Do koszmarnego wypadku doszło 13 grudnia o godz. 15:25 w Manach pod Tarczynem. Młode małżeństwo - ciężarna Angelika z mężem Arkiem i ich 2-letnia córeczka Anielka jechali do szkoły, skąd mieli odebrać starsze dzieci - siedmioletnią Agatę oraz dziewięcioletniego Antka. Jechali ulicą Wspólną w Manach - to lokalna, wiejska dróżka. Wiedzie przez nią niestrzeżony przejazd kolejowy. I to właśnie tam rozpędzony pociąg towarowy jadący z Dąbrowy Górniczej do Małaszewicz uderzył w samochód. 28-letnia Angelika i jej nienarodzony syn Jaś zginęli na miejscu. 2-letnią Anielkę ratownicy próbowali jeszcze reanimować. Niestety, życia dziewczynki nie udało się uratować.
Przeczytaj: Śledczy sprawdzą, jak zmarła Angelika i jej córeczka. Nowe fakty w sprawie tragedii w Manach
- Wypadek miał miejsce przy ul. Wspólnej. Tamtejszy przejazd jest oznakowany, nie ma tam rogatek - informowała Magdalena Gąsowska z policji w Piasecznie.
Pogrzeb rodziny odbył się przed świętami Bożego Narodzenia w kościele w Werdunie.

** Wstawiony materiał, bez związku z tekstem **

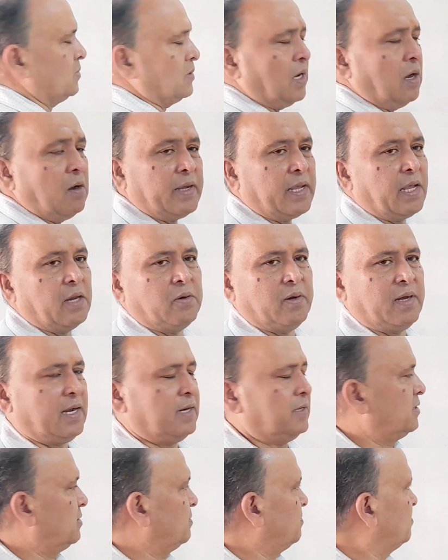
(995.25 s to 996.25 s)
How can you
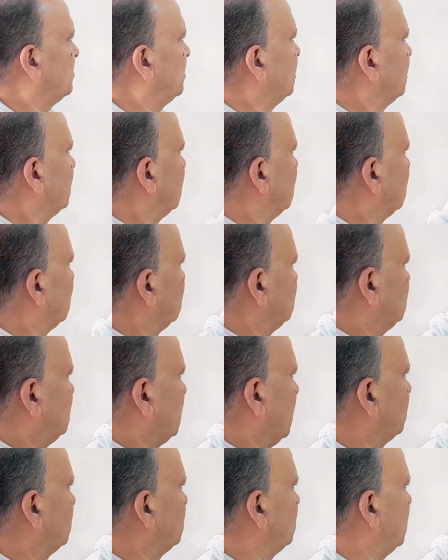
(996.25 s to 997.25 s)
write?
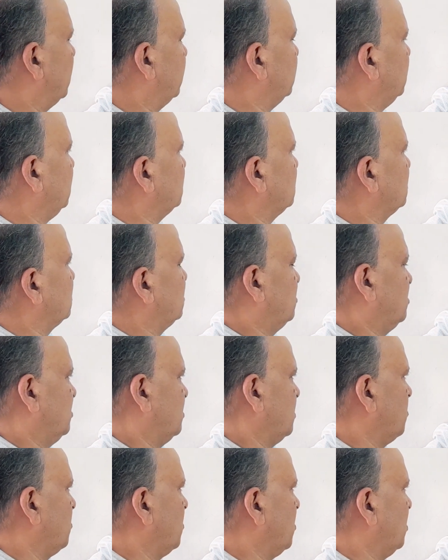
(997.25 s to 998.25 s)
January, this
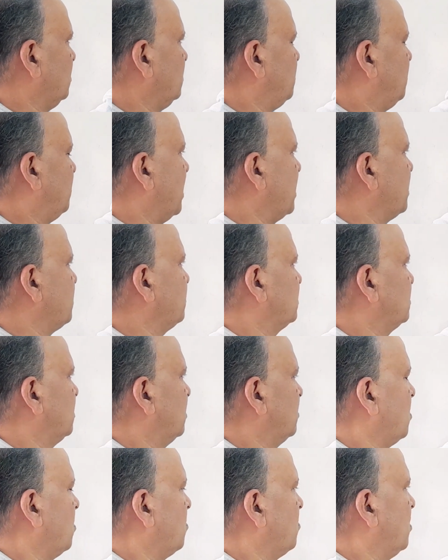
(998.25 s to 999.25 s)
is a month, 5 is
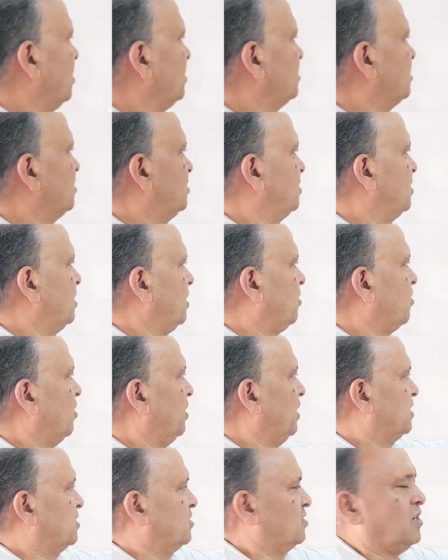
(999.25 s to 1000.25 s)
a number, this is a
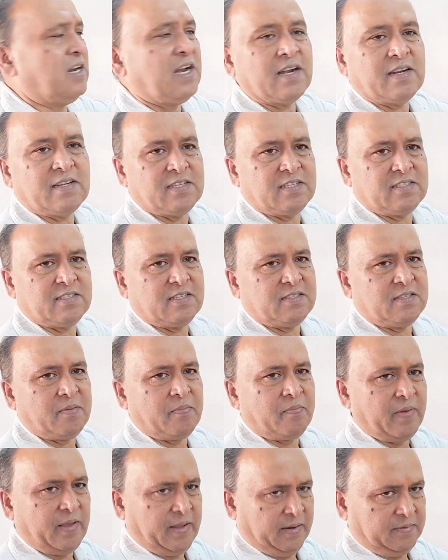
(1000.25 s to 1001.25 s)
collection and this is
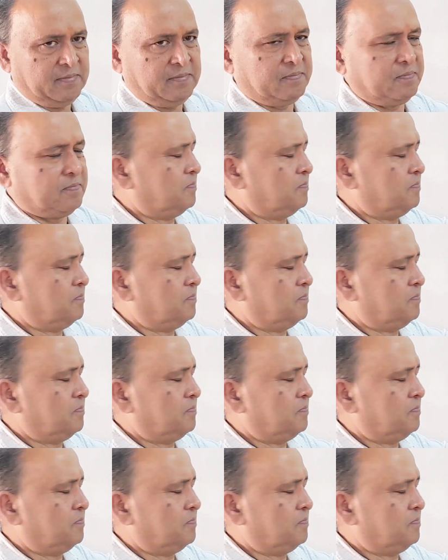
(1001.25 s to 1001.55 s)
a pen,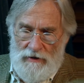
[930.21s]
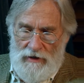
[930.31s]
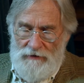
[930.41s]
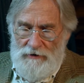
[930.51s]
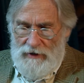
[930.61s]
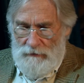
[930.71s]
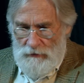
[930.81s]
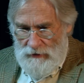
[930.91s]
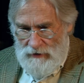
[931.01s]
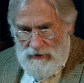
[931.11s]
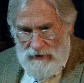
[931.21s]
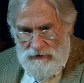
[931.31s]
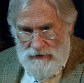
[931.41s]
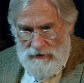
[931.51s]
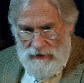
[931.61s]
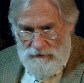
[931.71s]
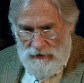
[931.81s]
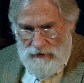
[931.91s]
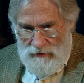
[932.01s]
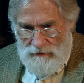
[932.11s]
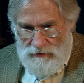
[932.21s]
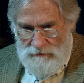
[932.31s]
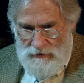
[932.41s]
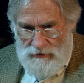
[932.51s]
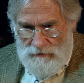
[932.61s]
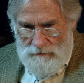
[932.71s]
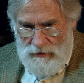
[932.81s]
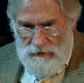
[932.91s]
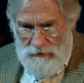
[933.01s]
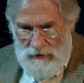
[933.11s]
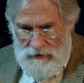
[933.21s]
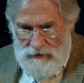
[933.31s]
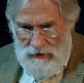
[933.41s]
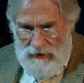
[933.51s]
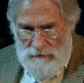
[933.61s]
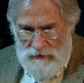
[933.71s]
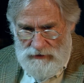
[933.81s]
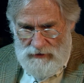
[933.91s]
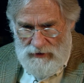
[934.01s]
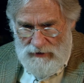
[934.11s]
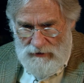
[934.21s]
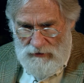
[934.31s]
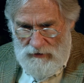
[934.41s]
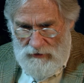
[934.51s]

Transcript: I found a couple things actually in handwriting. Some some of the things that Gammell said.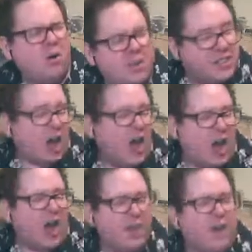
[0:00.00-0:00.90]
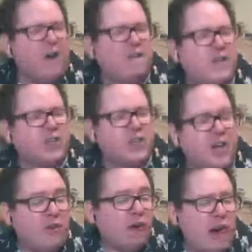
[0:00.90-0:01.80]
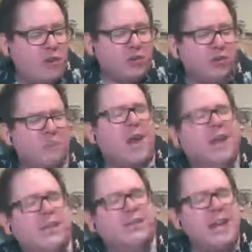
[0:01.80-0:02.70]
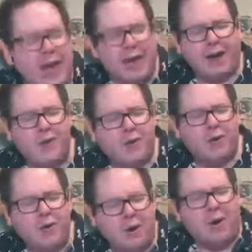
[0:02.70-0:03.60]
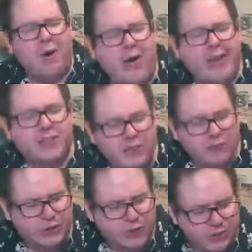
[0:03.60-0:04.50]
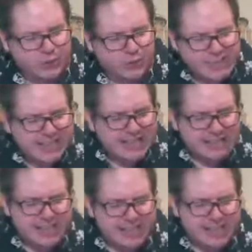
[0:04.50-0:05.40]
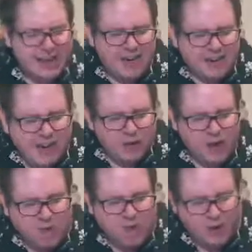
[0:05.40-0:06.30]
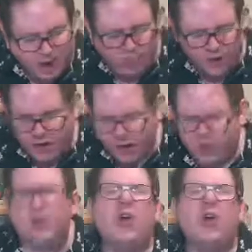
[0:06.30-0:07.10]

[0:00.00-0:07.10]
Saw your face in a brand space, and I don't know what to do. 'Cause I'll never be with you.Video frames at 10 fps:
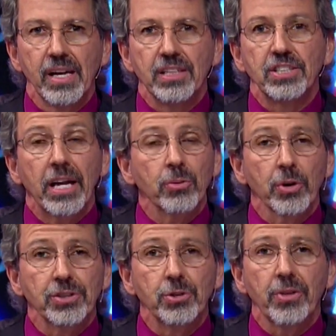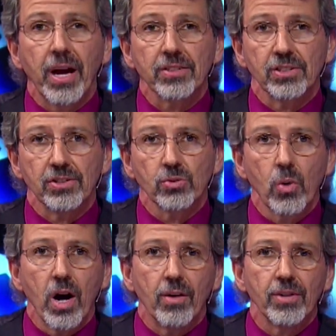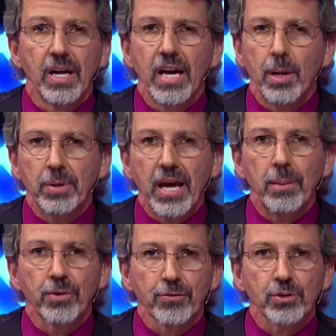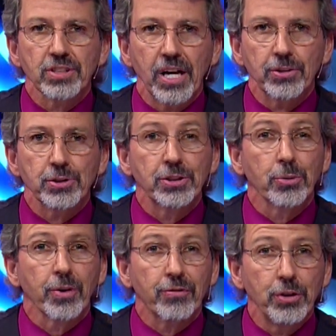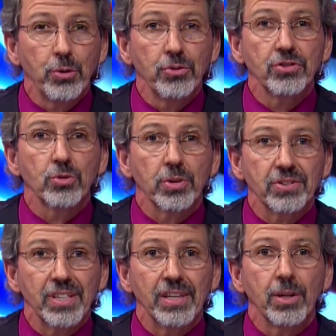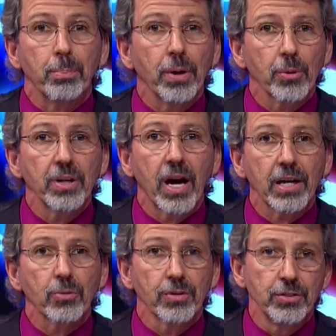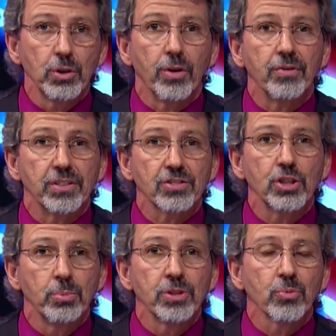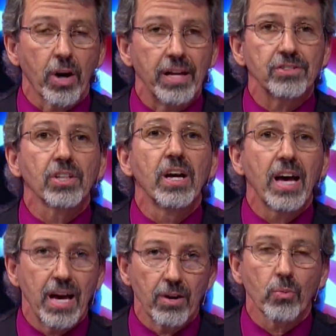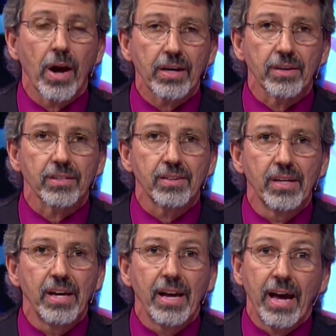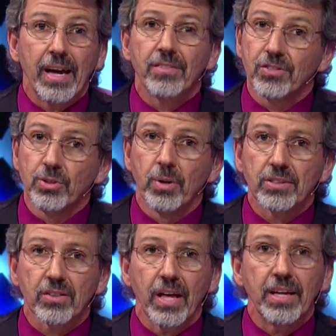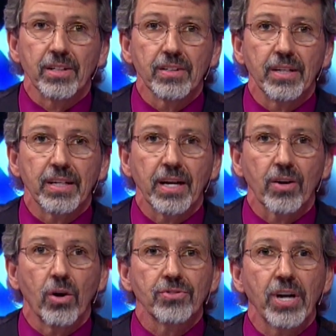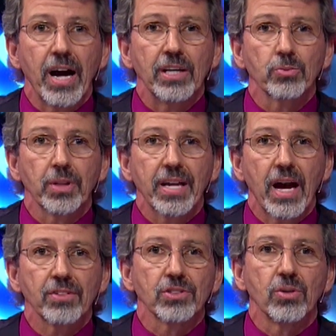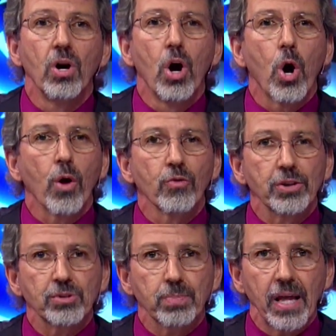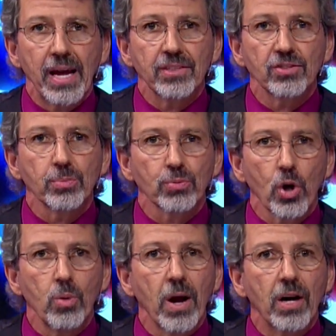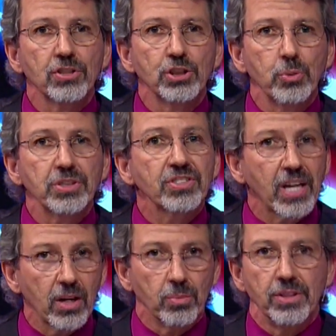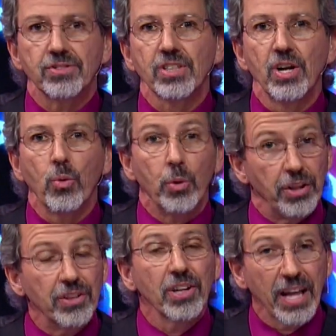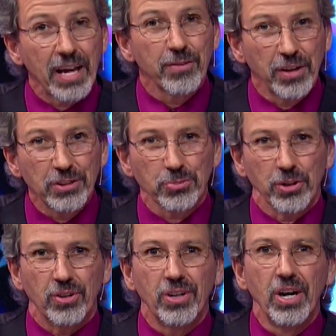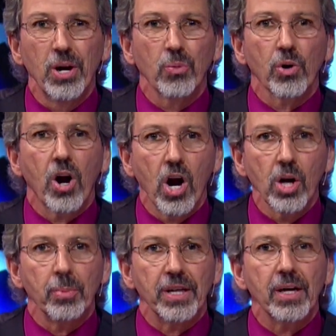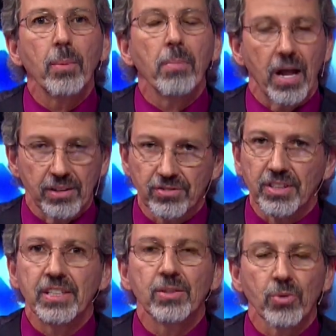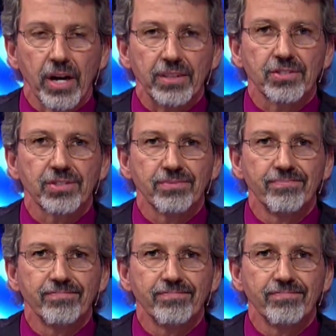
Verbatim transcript: In January 2012, it became the first country to refuse to attend a periodic review of its human rights record. And two months later, it cut all ties with the Council over its plans to probe how Jewish settlements within the land of Israel were harming Palestinian rights.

- Angelika przychodziła do kościoła nawet w zaawansowanej ciąży. W pandemii przychodziła i sprzątała Kościół - mówił duchowny w trakcie mszy pogrzebowej. Trumna z ciałami Angeliki, Anielki i Jasia trafiła do grobu, który utonął w kwiatach. Ale mimo upływu czasu pamięć o zmarłych nadal trwa. W niedzielę, 6 lutego, przy przejeździe kolejowym nadal płonął znicz. Stał też biały Aniołek, ktoś położył maskotkę. Przerażała absolutna cisza i ciemność, bo przejazd nie jest oświetlony. Można było usłyszeć jedynie krople padającego deszczu i przeszywający wiatr.